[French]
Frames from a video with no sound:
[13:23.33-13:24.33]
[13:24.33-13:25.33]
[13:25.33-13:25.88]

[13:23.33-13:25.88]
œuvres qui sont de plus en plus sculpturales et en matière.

-- -- --

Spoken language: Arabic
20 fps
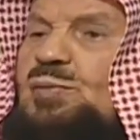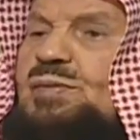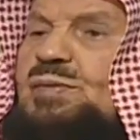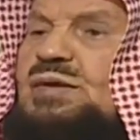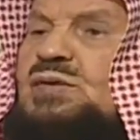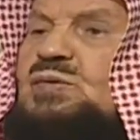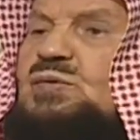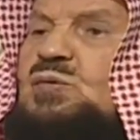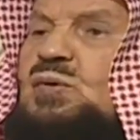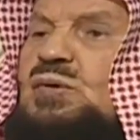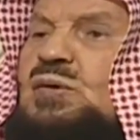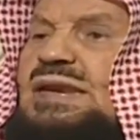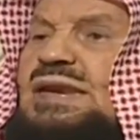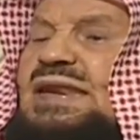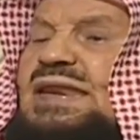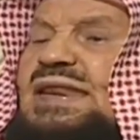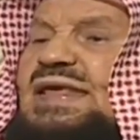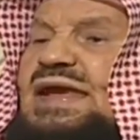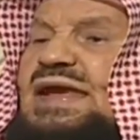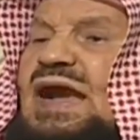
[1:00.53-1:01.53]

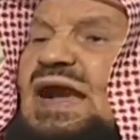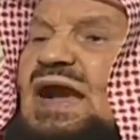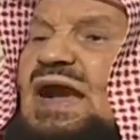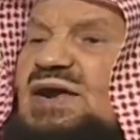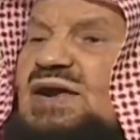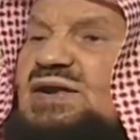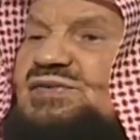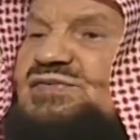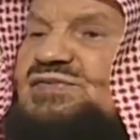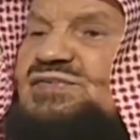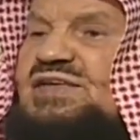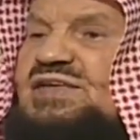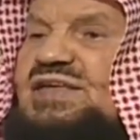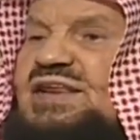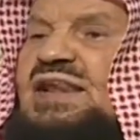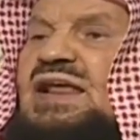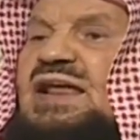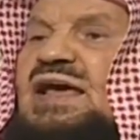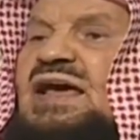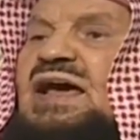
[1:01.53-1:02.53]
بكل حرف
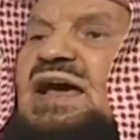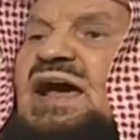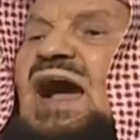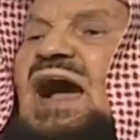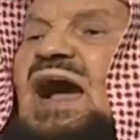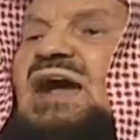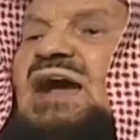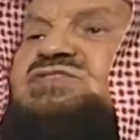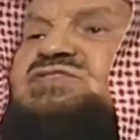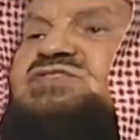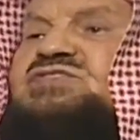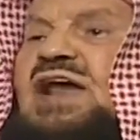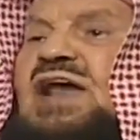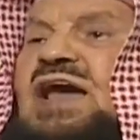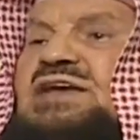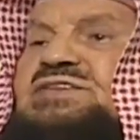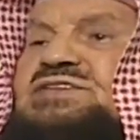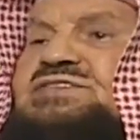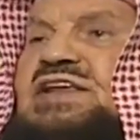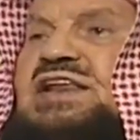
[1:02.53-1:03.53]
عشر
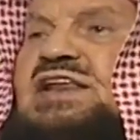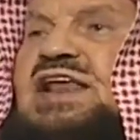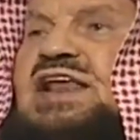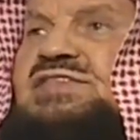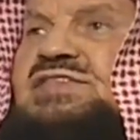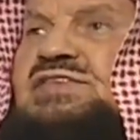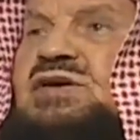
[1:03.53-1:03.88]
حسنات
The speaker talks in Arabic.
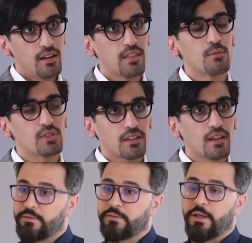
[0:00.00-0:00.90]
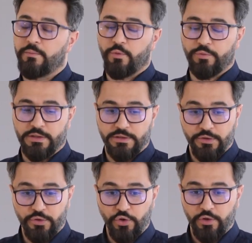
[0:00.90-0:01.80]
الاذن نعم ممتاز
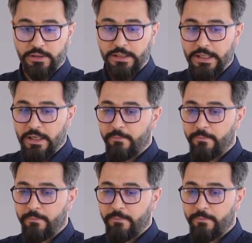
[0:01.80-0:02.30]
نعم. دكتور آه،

-- -- --

About this task: Only the lines above that include the word "Arabic" belong in the answer; copy each one.

Answer to the problem:
Spoken language: Arabic
The speaker talks in Arabic.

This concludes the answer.